• [MATERIAL SUPPLIED]:

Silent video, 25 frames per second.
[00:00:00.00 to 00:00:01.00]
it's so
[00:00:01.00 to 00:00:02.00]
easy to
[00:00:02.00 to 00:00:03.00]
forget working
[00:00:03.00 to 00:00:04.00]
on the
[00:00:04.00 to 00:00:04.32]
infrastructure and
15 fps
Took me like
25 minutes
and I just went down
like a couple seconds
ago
---
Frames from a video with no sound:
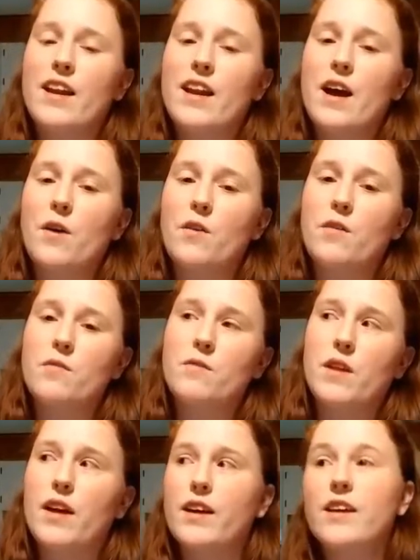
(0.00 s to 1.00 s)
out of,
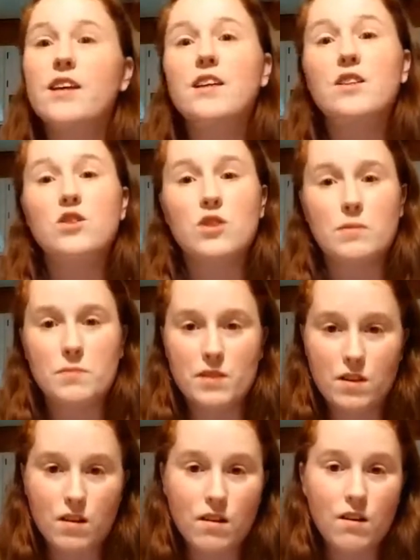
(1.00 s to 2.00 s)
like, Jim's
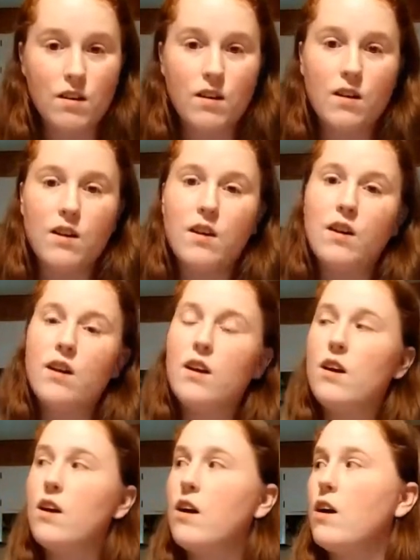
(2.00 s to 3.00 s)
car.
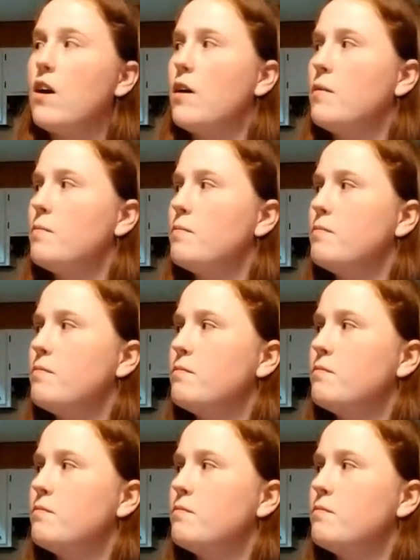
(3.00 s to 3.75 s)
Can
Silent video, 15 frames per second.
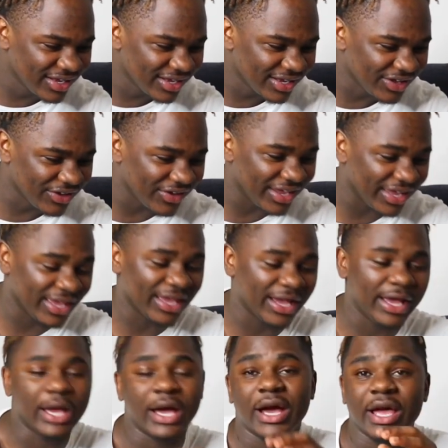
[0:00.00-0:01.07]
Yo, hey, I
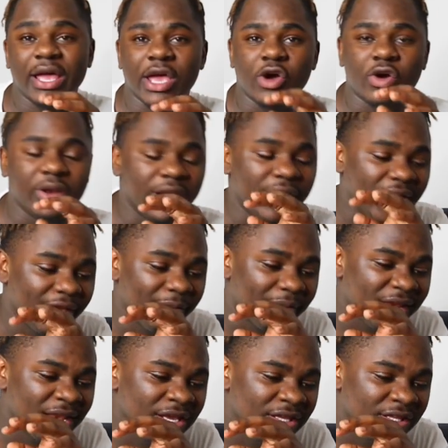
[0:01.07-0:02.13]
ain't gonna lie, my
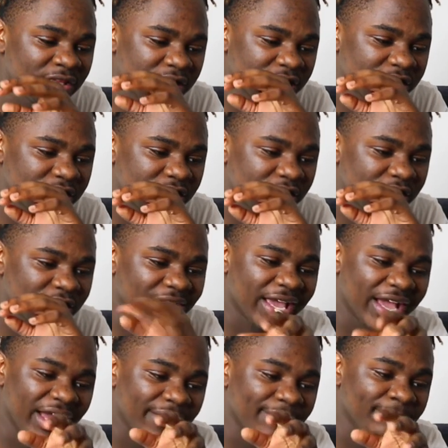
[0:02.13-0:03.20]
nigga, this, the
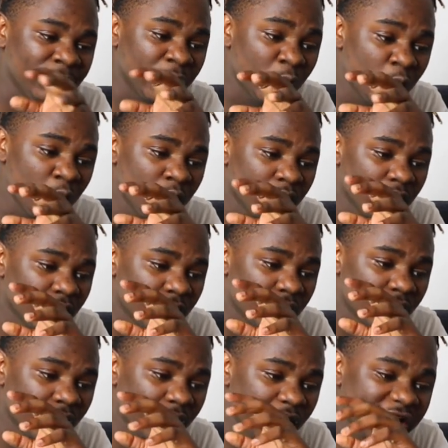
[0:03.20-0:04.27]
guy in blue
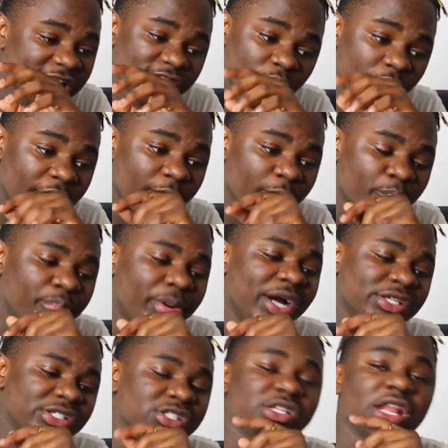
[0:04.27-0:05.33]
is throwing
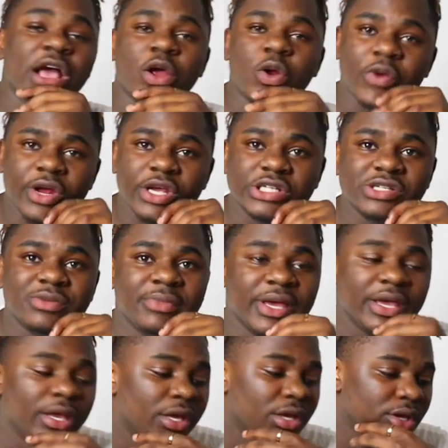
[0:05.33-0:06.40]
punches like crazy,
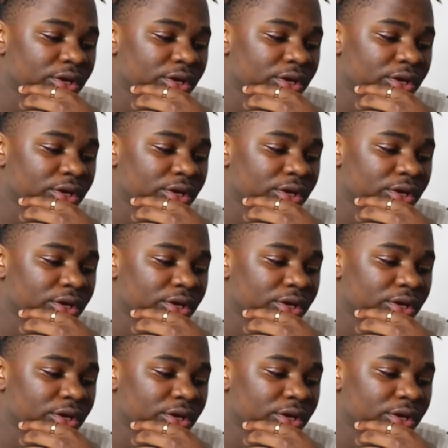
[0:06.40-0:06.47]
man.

• [EXERCISE DETAILS]: For this exercise, copy each line from the listing above that has the word "Silent".

• [SOLUTION]:
Silent video, 25 frames per second.
Silent video, 15 frames per second.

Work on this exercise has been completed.